“The FBI documented the following event with an audio recorder. The dialogue for this film is taken entirely from the transcript of this recording.” From its introductory panel, Reality sets the tone for a fiction that will never escape the said reality that it wants to re-stage. This reality is that experienced by Reality, a young 25-year-old linguist working (more or less) for the NSA, whose life changed when the FBI came to search her house to question her.
In a few seconds, briefly using the sound of the real FBI recordings on the lips of the actors or integrating a few inserts of (fake) official documents to better set the context, Tina Satter manages to create a strange atmosphere. Nothing particularly innovative on paper, but the way in which the tension will arise from its tight device (simple exchanges, a quasi-camera, only three established characters…) is a small miracle of stripped down cinema.
A very normal discussion
First questioned by two FBI agents, Reality is quickly surrounded by a host of men. Without making her immobile, the frame crushes her little by little, the environment deprives her of her movements and panic gradually emerges. However, the situation remains abnormally calm, even innocent (smiles, jokes, talking about animals, races, yoga …), while the latent soundtrack regularly comes to assume that everything seems about to explode. This quasi-surrealist ambivalence, Tina Satter will skilfully stretch it, explore it and make it terribly anxiety-provoking.
By reconstructing the event in real time (or almost), Tina Satter then manages to fully captivate. Despite her lack of film experience (this is her first film), the director knows how to make the most of her minimalist device, not unlike the more experimental cinema of Steven Soderbergh (KIMI, Paranoia, Mosaic), scrutinizing the gestures, looks, breaths, hesitations… of her heroine. With an almost documentary devastating precision, the film thus plunges the spectators into the moods of Reality (notably thanks to the discreet strength of Sydney Sweeney, decidedly fascinating) to better swing into a powerfully evocative dramatic and political thriller.
Sydney Sweeney, the rare pearl
Behind this emotional whirlwind where the filmmaker invests the spirit of Reality through this (realistic) interrogation in a strange empty Lynchian room (surrealist), the tension rises, the noose tightens and the game of fools ends up revealing itself completely, taking the form of a losing battle for the young linguist. Because beyond the very solid exercise in style – despite some rather futile artifices such as the visual erasure of the characters during the redactions –, Above all, Tina Satter offers a terrifying sample of modern American reality.
With this claustrophobic thriller, the director not only reveals the ingenious and fallacious methods of the FBI, simulating ignorance to better explode the truth, feigning conviviality to accentuate their authority. But even more, without ever emphasizing the features too much and keeping a beautiful subtlety, she allows herself above all to describe the violent contradiction and voluntary ambiguity of American power.

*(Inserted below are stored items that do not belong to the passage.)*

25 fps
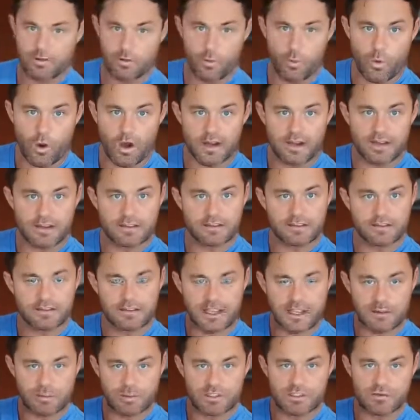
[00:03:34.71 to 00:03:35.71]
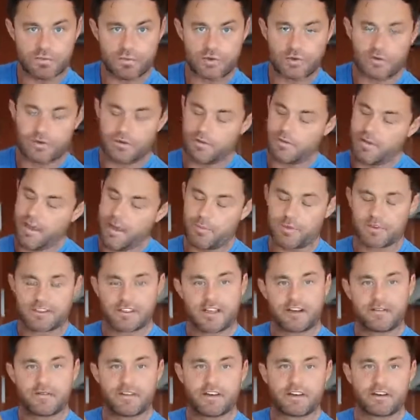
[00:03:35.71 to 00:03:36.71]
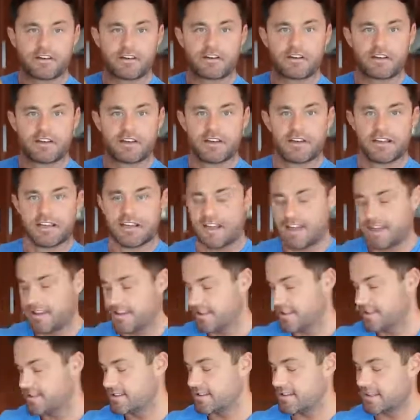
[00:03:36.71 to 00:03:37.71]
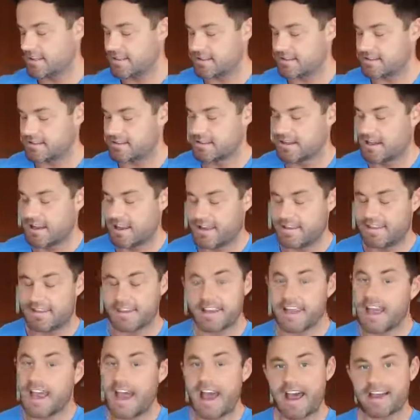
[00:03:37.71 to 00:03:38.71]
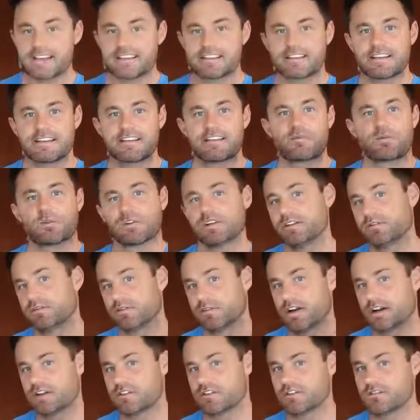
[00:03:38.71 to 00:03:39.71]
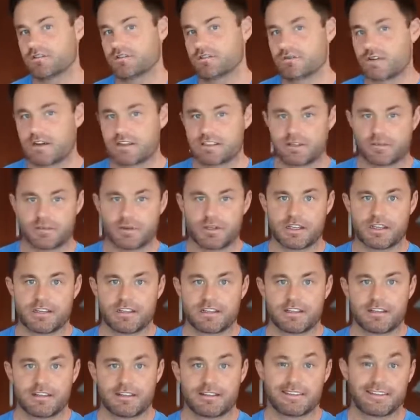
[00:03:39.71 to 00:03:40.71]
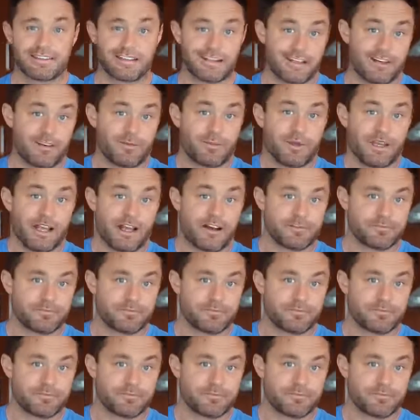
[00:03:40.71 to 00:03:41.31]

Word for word: one tablespoon of apple cider vinegar, and this is the acid reflux juice recipe. It's gonna help you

Back to the wall and helpless
Reality is undeniably patriotic (she dreams of joining the Special Forces), ready to do anything to protect her country and defend its interests. His involvement is even praised by his nation, given his fine career at just 25 years old. However, paradoxically, by acting for the common good in order to overcome the mediocrity of certain acts, Reality went too far, offending an authority that nevertheless advocates its “government of the people, by the people, for the people”. By attacking the elites or a truth considered inadequate (here government and electoral concealment), its action of information, of veracity, is a betrayal.

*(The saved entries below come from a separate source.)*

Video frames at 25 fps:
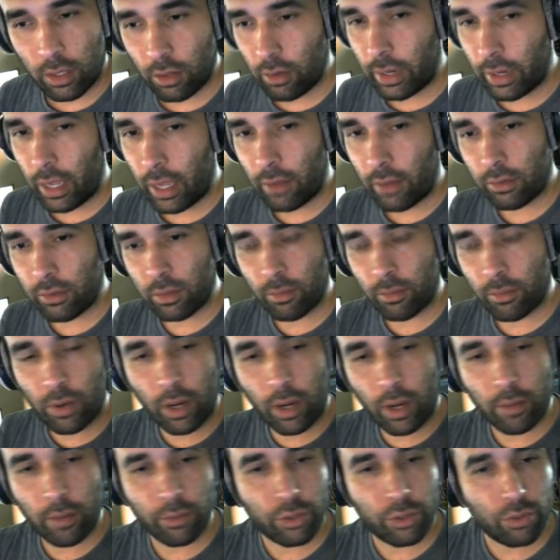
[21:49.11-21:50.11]
You want to have some
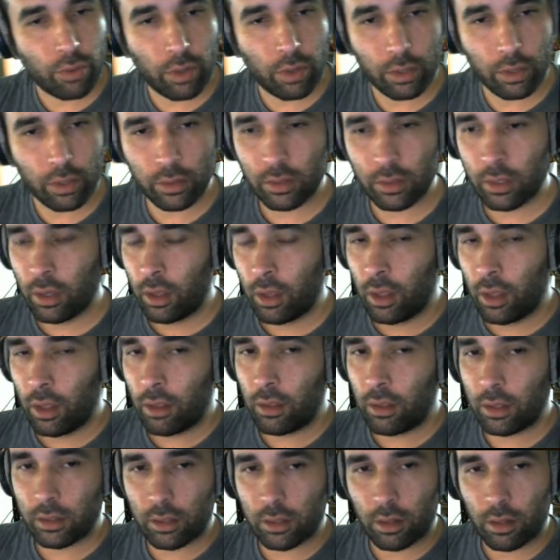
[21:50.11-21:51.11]
prime shorts,
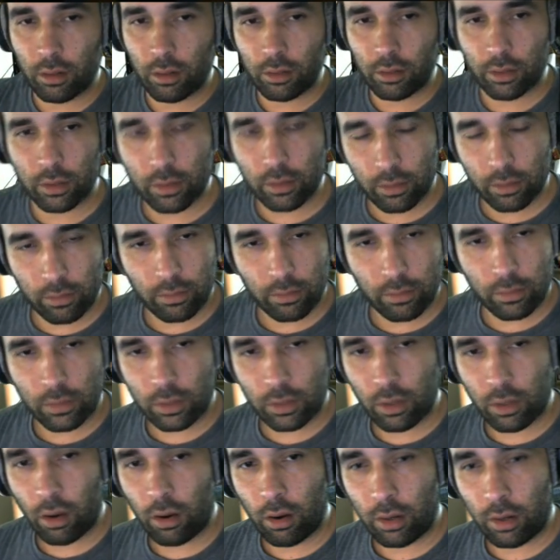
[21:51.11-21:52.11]
things that are just
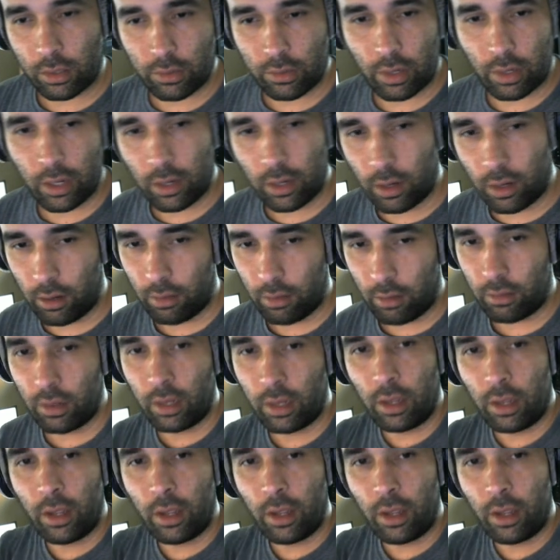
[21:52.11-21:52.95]
dogs right now,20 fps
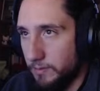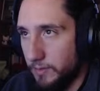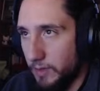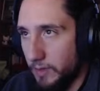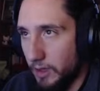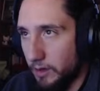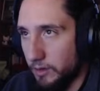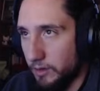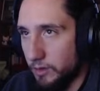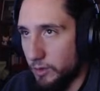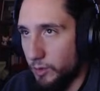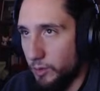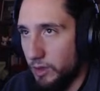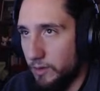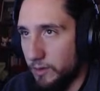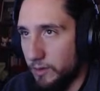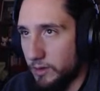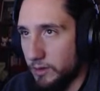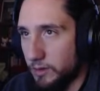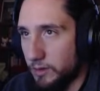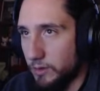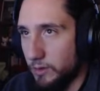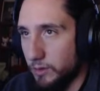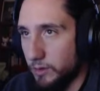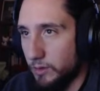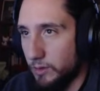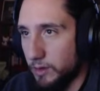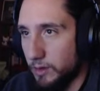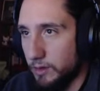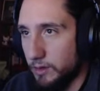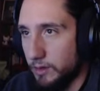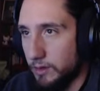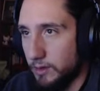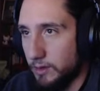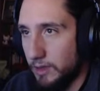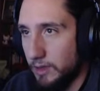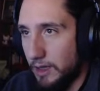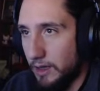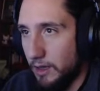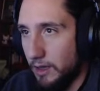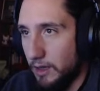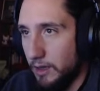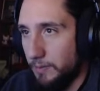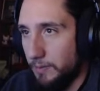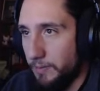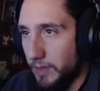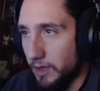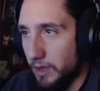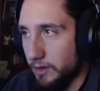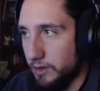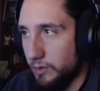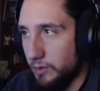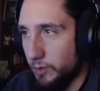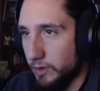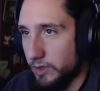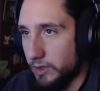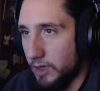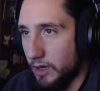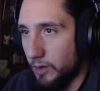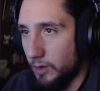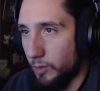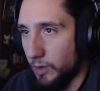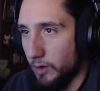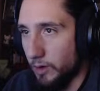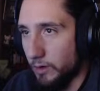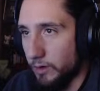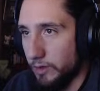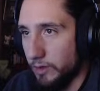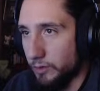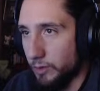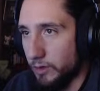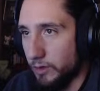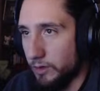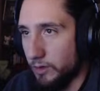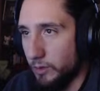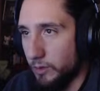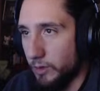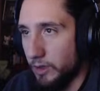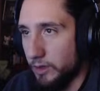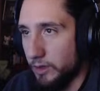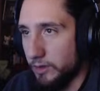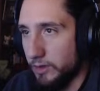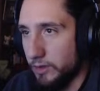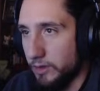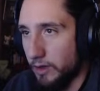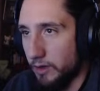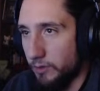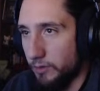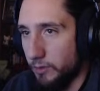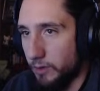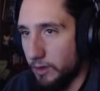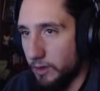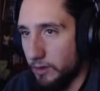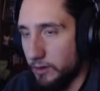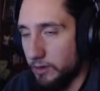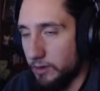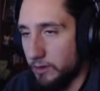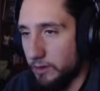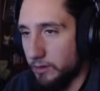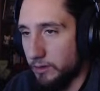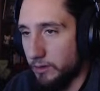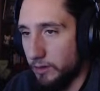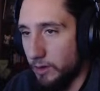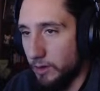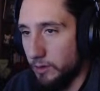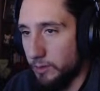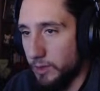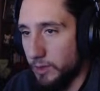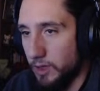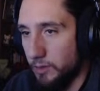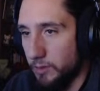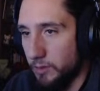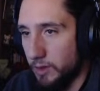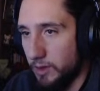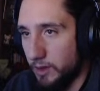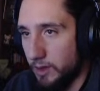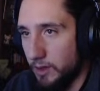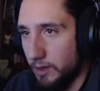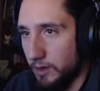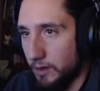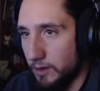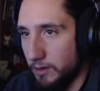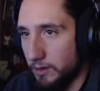Do we even do... Yeah, this is where it's kind of weird because we're doing stuff with load BMP here.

Like the agents on Reality, power pretends to leave its people free of their movements-actions in order to better corset them, constrain them and dominate them (this cat on a leash, this dog in a cage). Tina Satter then delivers a ruthless demonstration of almighty power, corrupt and contradictory, reigning supreme over the reality that he deems necessary (or not) to reveal to the eyes of the world. And so, the film asks us an agonizing question: if telling the truth is considered a crime by his country and that fake news is spread by his own leader (the story dates from 2017 during the Trump presidency), how to do the difference between the real and the illusion, the just and the arbitrary? Chilling.